8) https://github.com/karpathy/convnetjs/blob/master/build/deepqlearn.js#L166 : for(var k=0;k<this.temporal_window;k++) { w = w.concat(this.state_window[n-1-k]); action1ofk[this.action_window[n-1-k]] = 1.0*this.num_states; w = w.concat(action1ofk); } I do not grasp the size of the window : why this.action_window[n-1-k] ? : Why the actual size of the window is shrinked starting from [k-1] position and not just from [k] position?

9) https://github.com/karpathy/convnetjs/blob/master/build/deepqlearn.js#L183 : this.epsilon = Math.min(1.0, Math.max(this.epsilon_min, 1.0-(this.age - this.learning_steps_burnin)/(this.learning_steps_total - this.learning_steps_burnin))); Can you please give me a reference (a paper, a book) where to find how to calculate epsilon?

10) https://github.com/karpathy/convnetjs/blob/master/build/deepqlearn.js#L229 : e.state0 = this.net_window[n-2]; again it's not clear to me the window size: could you please explain me why [n-2] ?

11) As anticipated, my objective is to apply deep reinforcement learning to web crawling, creating a sort of "adaptative crawling": the crawling agent learns a promising crawling strategy from its own experience, and, from diverse features of query keywords.

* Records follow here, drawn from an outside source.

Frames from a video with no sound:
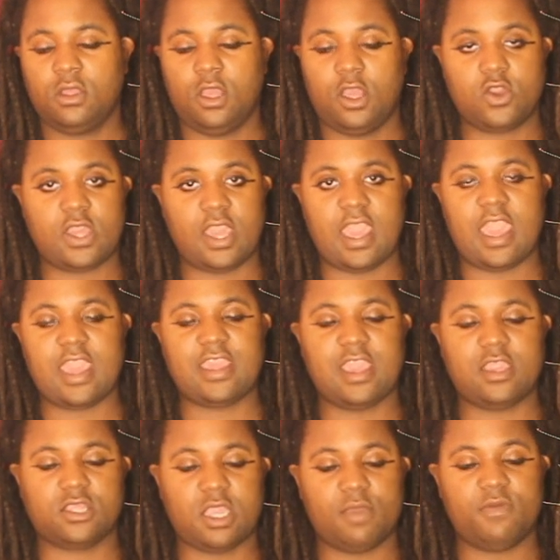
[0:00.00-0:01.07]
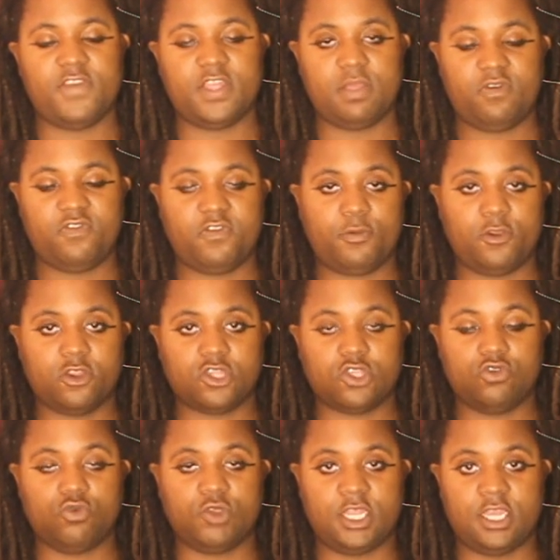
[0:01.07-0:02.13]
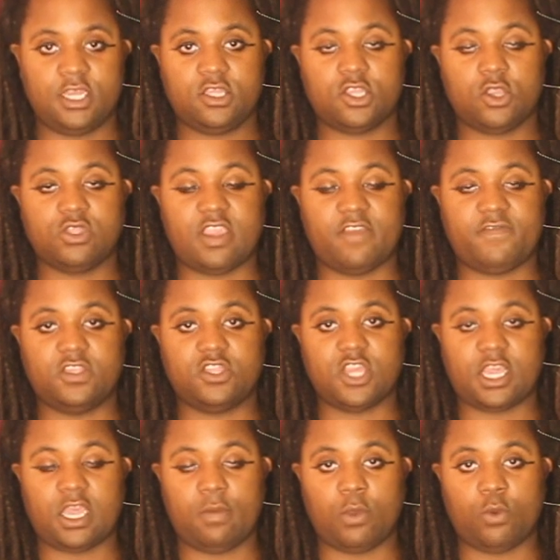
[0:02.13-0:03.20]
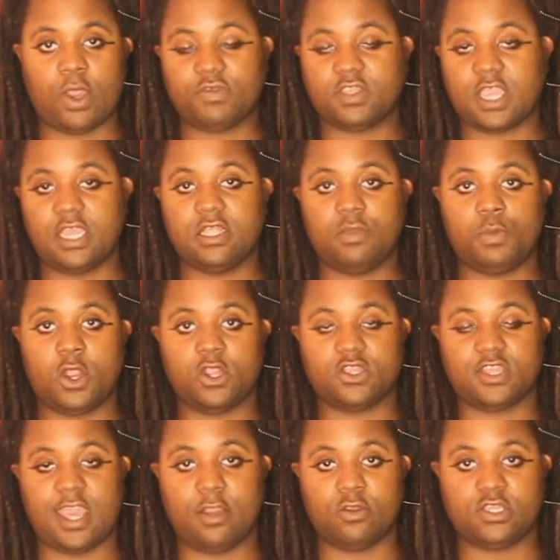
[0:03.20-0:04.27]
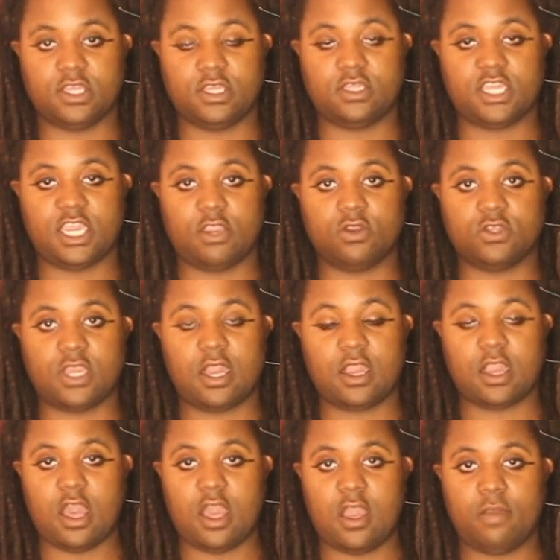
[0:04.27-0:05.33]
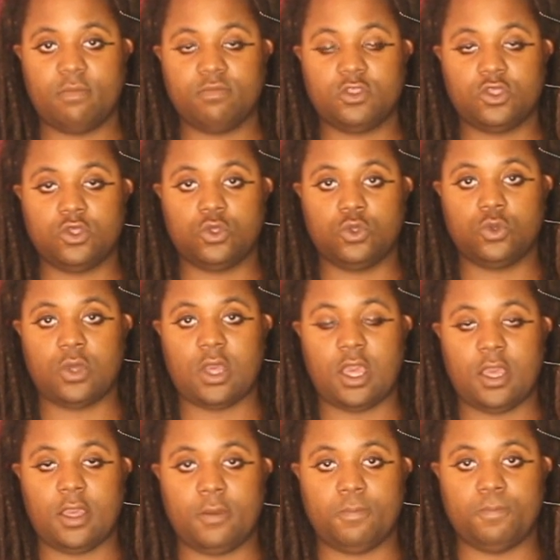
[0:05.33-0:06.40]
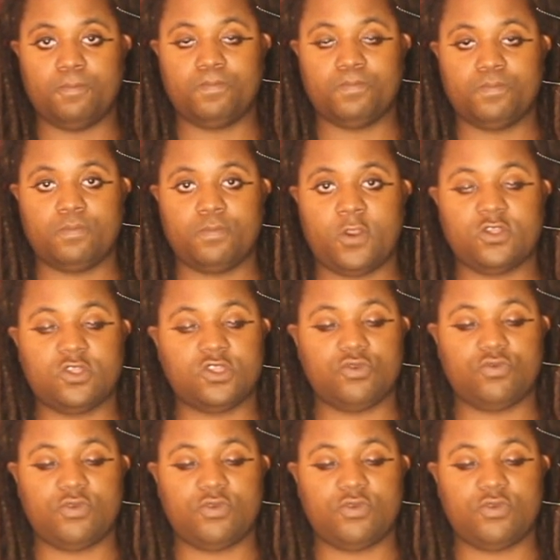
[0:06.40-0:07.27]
Okay, yes, I'm available for personal readings, so definitely check out my website, Lamarr Townsend Tarot dot com, to um, purchase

I still have to figure out how to devise the whole mechanism, but I would like to ask you what could be, according to your experience, the key aspects and elements to consider, in order to use and properly adapt your deep reinforcement learning implementation to successfully accomplish an adaptative "intelligent" web crawling engine.

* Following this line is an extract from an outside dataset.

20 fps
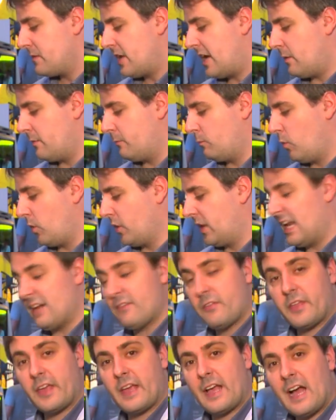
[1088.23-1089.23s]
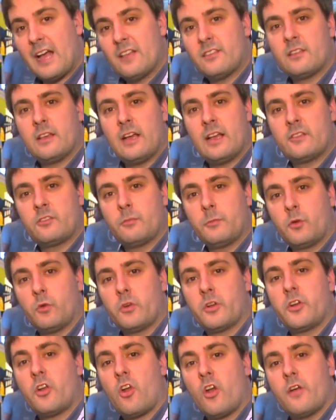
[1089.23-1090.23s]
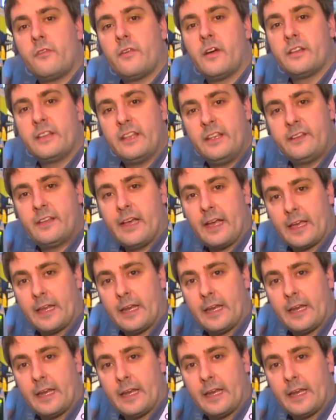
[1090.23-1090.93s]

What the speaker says: And one clever thing, it has something called an RFID tag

Looking forward to your kind help (I'm eager to learn as much as possible from you and, possibly, from other experts like you). Marco

karpathy commented 9 years ago
  1. those two x are not same and have nothing to do with each other
  2. yes
  3. it's a loop going backwards I assume
  4. see cs231n notes under Inverse Dropout
  5. that's backward pass for a neormalization layer. gradient computation
  6. that adam formula is some kind of simplified version of Adam that works similarly, I think. Isn't my code 7,8. can't remember
  7. no reference, it's just decayed slowly from 1 to a value of 0.1
  8. you'll have to step through these carefully. I can't remember

It doesn't seem to me that DQN is a good match for the problem you're describing, and especially given that you do not seem to have a strong background of applying neural networks in general. DQN is for now an advanced kind of algorithm and isn't a plug and play thing.

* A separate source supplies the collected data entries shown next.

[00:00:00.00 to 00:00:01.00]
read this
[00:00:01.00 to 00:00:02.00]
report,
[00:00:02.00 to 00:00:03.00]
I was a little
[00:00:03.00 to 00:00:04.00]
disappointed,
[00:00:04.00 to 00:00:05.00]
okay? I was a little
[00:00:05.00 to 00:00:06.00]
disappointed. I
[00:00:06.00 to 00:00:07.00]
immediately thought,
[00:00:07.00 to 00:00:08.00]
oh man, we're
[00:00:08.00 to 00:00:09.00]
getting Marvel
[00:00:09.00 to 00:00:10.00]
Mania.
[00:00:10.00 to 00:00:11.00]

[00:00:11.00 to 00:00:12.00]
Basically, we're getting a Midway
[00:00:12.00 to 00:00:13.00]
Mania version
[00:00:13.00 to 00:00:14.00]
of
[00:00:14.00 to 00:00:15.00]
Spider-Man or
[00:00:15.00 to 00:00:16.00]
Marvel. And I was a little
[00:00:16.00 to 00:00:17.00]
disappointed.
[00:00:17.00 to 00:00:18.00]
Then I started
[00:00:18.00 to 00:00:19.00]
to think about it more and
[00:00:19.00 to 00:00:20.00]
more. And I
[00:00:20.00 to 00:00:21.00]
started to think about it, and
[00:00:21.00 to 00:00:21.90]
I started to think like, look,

marcoippolito commented 9 years ago

Hi Andrej, thank you very much for kindly answering most of my questions.

Sorry for candidly asking you again, but I still have left 2 doubts from my previous long list. 1) https://github.com/karpathy/convnetjs/blob/master/src/convnet_vol.js#L51 "var ix=((this.sx * y)+x)this.depth+d": since var Vol = function(sx, sy, depth, c) and var n = sxsydepth sx: dimension of width sy: dimension of height Having confirmed my hypothesis that the equation has nothing to do with x = x + step_size * x_derivative, I still have doubts about why adding x and then d: That's because I would have done this in order to get the "infinitesimal" element: var ix = ((this.sx * y) * this.depth , without adding x and then d instead of : "var ix=((this.sx \ y)+x)this.depth+d"

2) https://github.com/karpathy/convnetjs/blob/master/build/deepqlearn.js#L61 this.net_inputs = num_states * this.temporal_window + num_actions * this.temporal_window + num_states I still do not understand why to add num_states again, after multiplying it by this.temporal_window

I thank you in advance for your kind further explanations, in order to learn, with an humble but confident approach, from you. Marco

soswow commented 7 years ago

I see this thread is quite old, but who knows maybe it be useful to someone. Read "Playing Atari with Deep Reinforcement Learning" first. deeplearn.js is basically impl. of what is written there. You might understand better what's going on with 2. in particular. Here is my short explanation. You have three things: State of your system, Action taken upon some state and NN with input. Input to NN is a combination of current state (that you want to find action for) + sequence of previous states and actions that have been taken. In this context this sequence of previous actions called temporal memory or temporal window. So said that you have your network input to be temporal_window times pair of (state size + actions) + current state.